→ ABOUT THIS TASK:
Please retype all of the records below word for word, leaving out any pictures.

-------- GIVEN DATA --------

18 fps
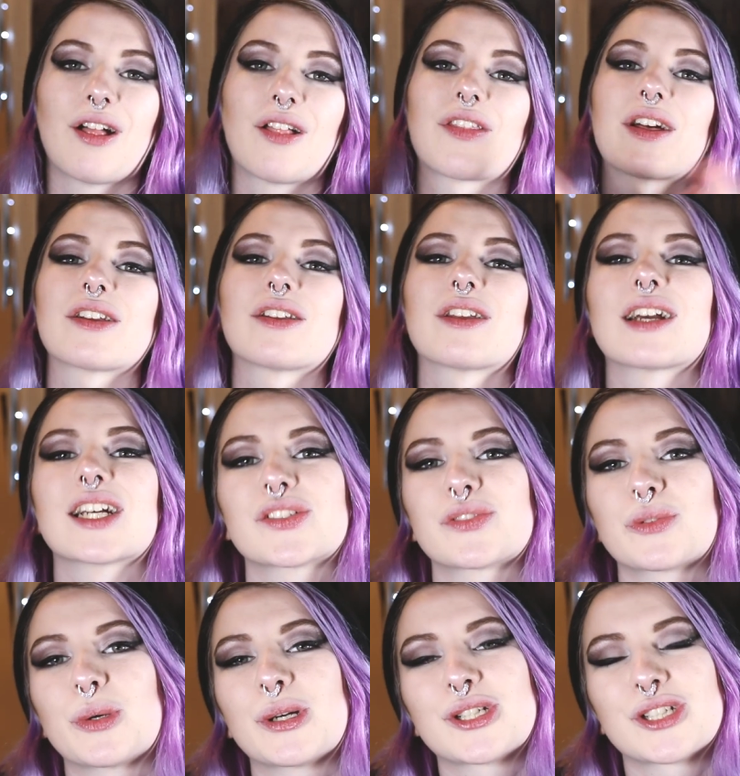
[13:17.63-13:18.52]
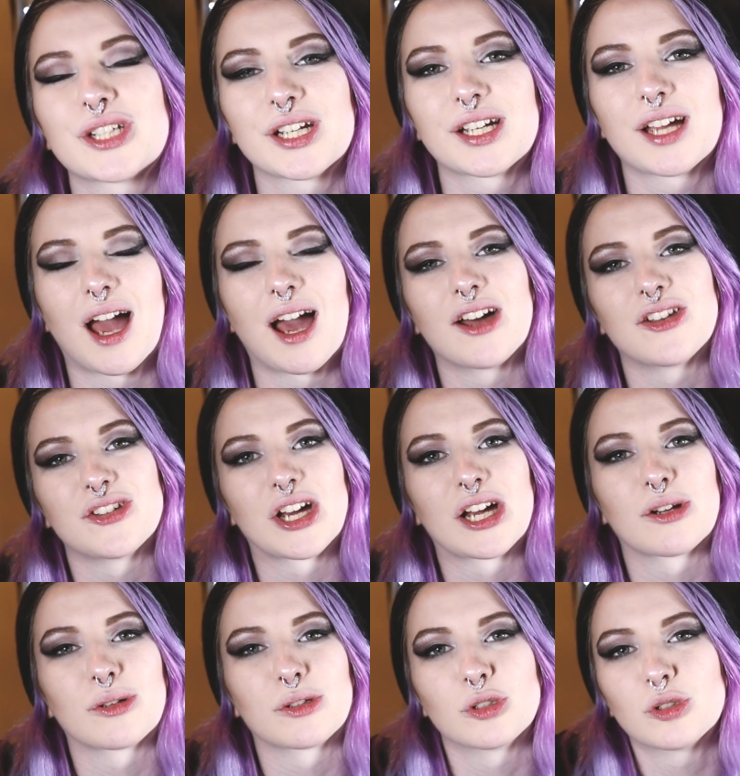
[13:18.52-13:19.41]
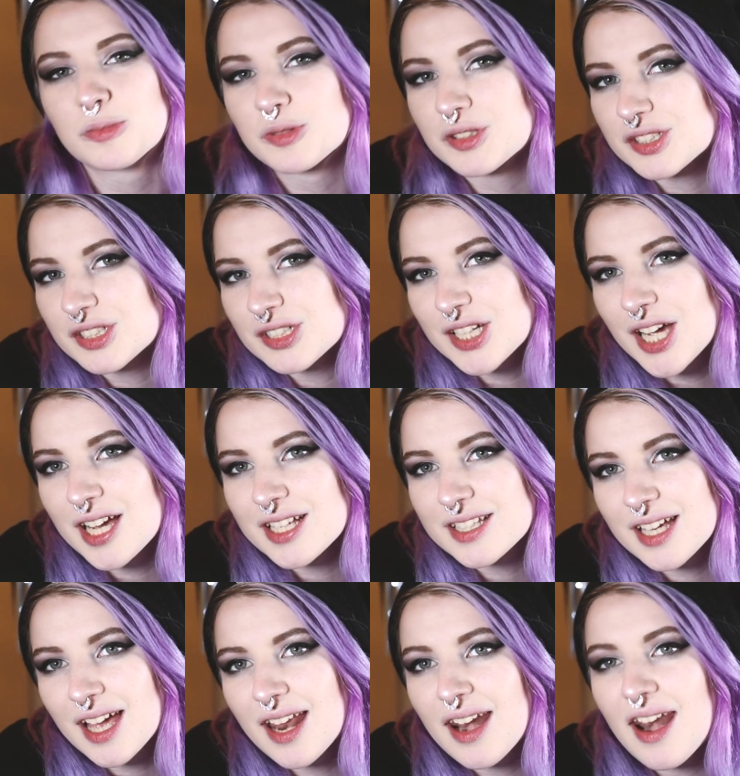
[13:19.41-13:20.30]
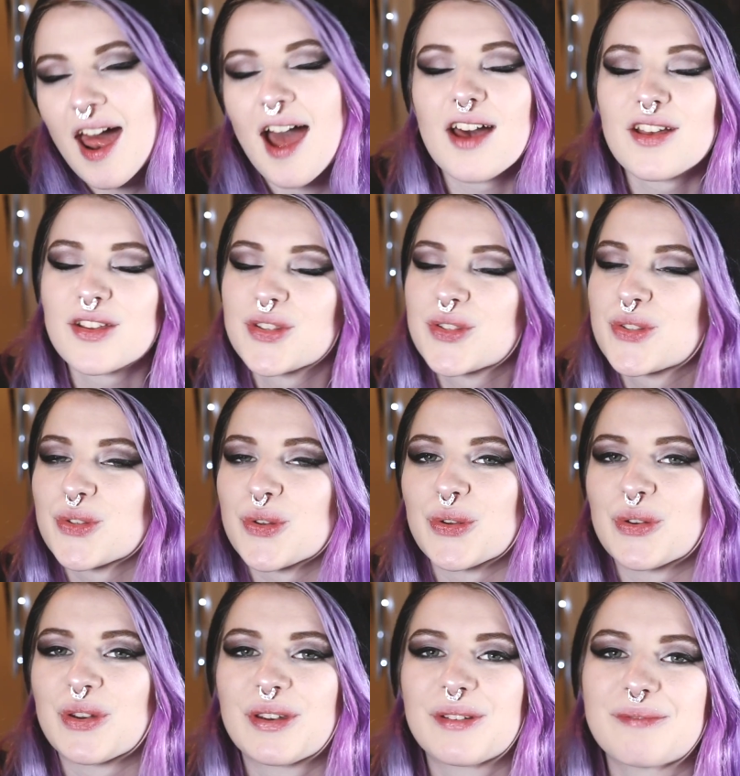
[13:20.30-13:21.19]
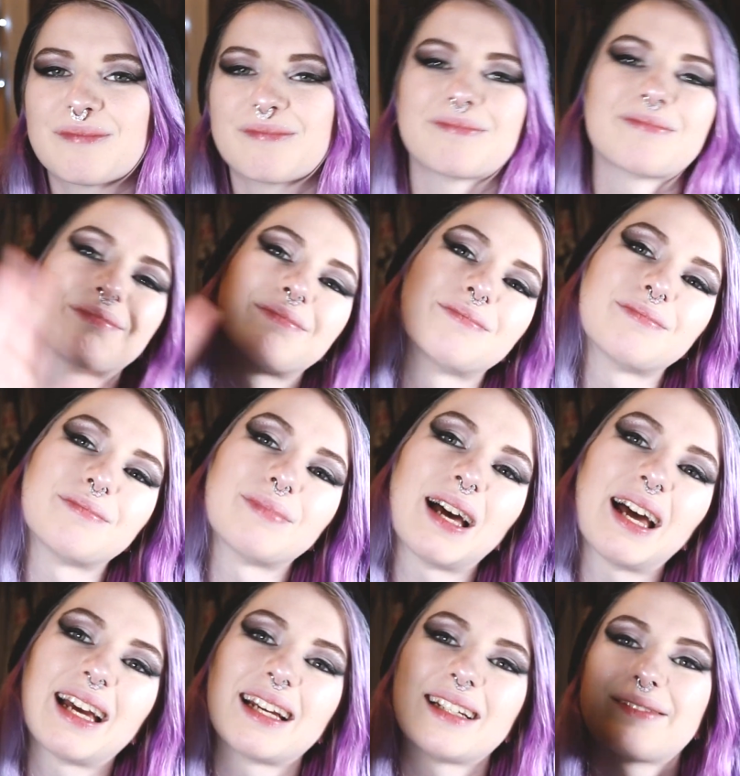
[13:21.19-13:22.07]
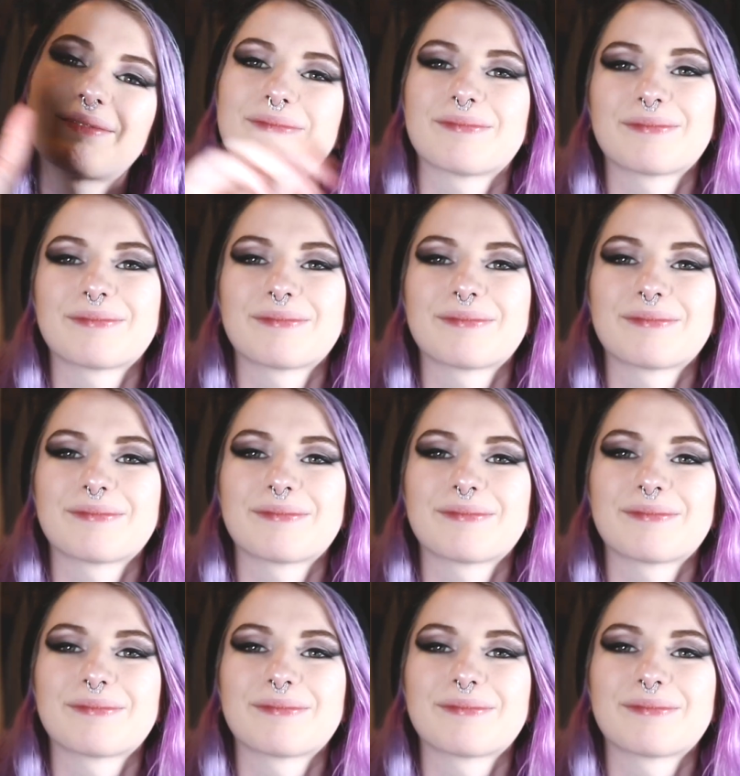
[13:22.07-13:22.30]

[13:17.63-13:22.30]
Thank you guys for watching, and I will hopefully see you guys again soon. Bye.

--------

→ RESULT OF THE EXERCISE:
18 fps
[13:17.63-13:18.52]
[13:18.52-13:19.41]
[13:19.41-13:20.30]
[13:20.30-13:21.19]
[13:21.19-13:22.07]
[13:22.07-13:22.30]

[13:17.63-13:22.30]
Thank you guys for watching, and I will hopefully see you guys again soon. Bye.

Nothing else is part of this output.